When I was offered the opportunity to write a book based on the screenplay for BIG GAME, the film was still in production and I had no idea what any of the characters or locations would look like on screen. Actually, that’s not quite true – I had a pretty good idea what the president would look like; Samuel L Jackson is unmistakeable. I tried not to picture him in my mind, though, because I wanted the book to be a separate entity from the film. As my publisher – the brilliant Barry Cunningham from Chicken House – said, the book needed to be able to stand on its own feet, without the film to prop it up. So I avoided anything to do with the film (other than the screenplay) when I sat down to write about Oskari, the not-very-good hunter who everyone laughs at; the not-very-good hunter who proves himself to be brave, tough, resilient, honourable, reliable, and resourceful.
Movie tie-in edition
I had such a blast writing the book. It’s a great story and I was allowed to change it in all kinds of ways so that it would suit the written form. You see, sometimes things look good on screen but wouldn’t work in a book, so I worked out a way to tell the story entirely from the point of view of 12 year old Oskari, altering some of the details, adjusting the order of some events, giving him a back story with hopes and fears. It took a while to get it just right, editing it for UK and US audiences, and then I had the excitement of watching the foreign rights sales come rolling in – so far the book is to be published in Australia, Brazil, Canada, China, Denmark, France, Finland, Germany, Hungary, Italy, Japan, Netherlands, New Zealand, Norway, Poland, Portugal, Romania, Russia, Spain (Spanish and Catalan), Sweden, Thailand, Turkey, USA, Vietnam, and there is an audio book in many of those languages too!
And then the book was published in the UK in January and the film was moving closer. I saw stills from the set, a clip, a trailer . . . and then I was finally allowed to see the finished film. I went to Entertainment One in London and sat in a small private cinema, along with a group of publishers and literary scouts, to watch the final cut – although I had to sign a Non-Disclosure Agreement to say that I wouldn’t talk about it.
Then, in May, the film finally hit the cinemas and I went to see it with my family and a big group of friends, and . . . it was fantastic! Onni Tommila is great as Oskari, Samuel L Jackson makes a superb president, and all the other actors portrayed the characters so well. There are some brilliant over-the-top action sequences, there are a lot of laughs, and the relationship between Oskari and the president is excellent.

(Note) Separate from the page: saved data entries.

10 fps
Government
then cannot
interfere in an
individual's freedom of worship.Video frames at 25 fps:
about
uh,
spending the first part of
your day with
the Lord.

The film isn’t a big budget movie with a vast sums of money available for advertising, but there was a TV campaign and a poster campaign, so it managed to get itself noticed. Neither did it have the recognition of a franchise like Marvel, so a May release meant it had to work hard against Avengers: Age of Ultron, but . . . well, while Age of Ultron was good, it didn’t look much different from Avengers Assemble or Winter Soldier and it felt empty. Big Game on the other hand is a film that has a huge heart. It knows how to have a good time, how to get you cheering for the good guys and booing the bad guys. It also knows how to make you laugh. If Age of Ultron was a person, it would be a car salesman with a smart suit and a friendly manner about him. If Big Game was a person, it would be your best friend, someone to take with you on an adventure.
If you missed it at the cinema, the DVD release will come in September, and don’t forget, the book is available AT. ALL. TIMES. And the book is different from the film, so if you want to know the whole story, you need to read and watch!
Oh, and if you’re in the USA, Big Game has its theatrical release on 26th June.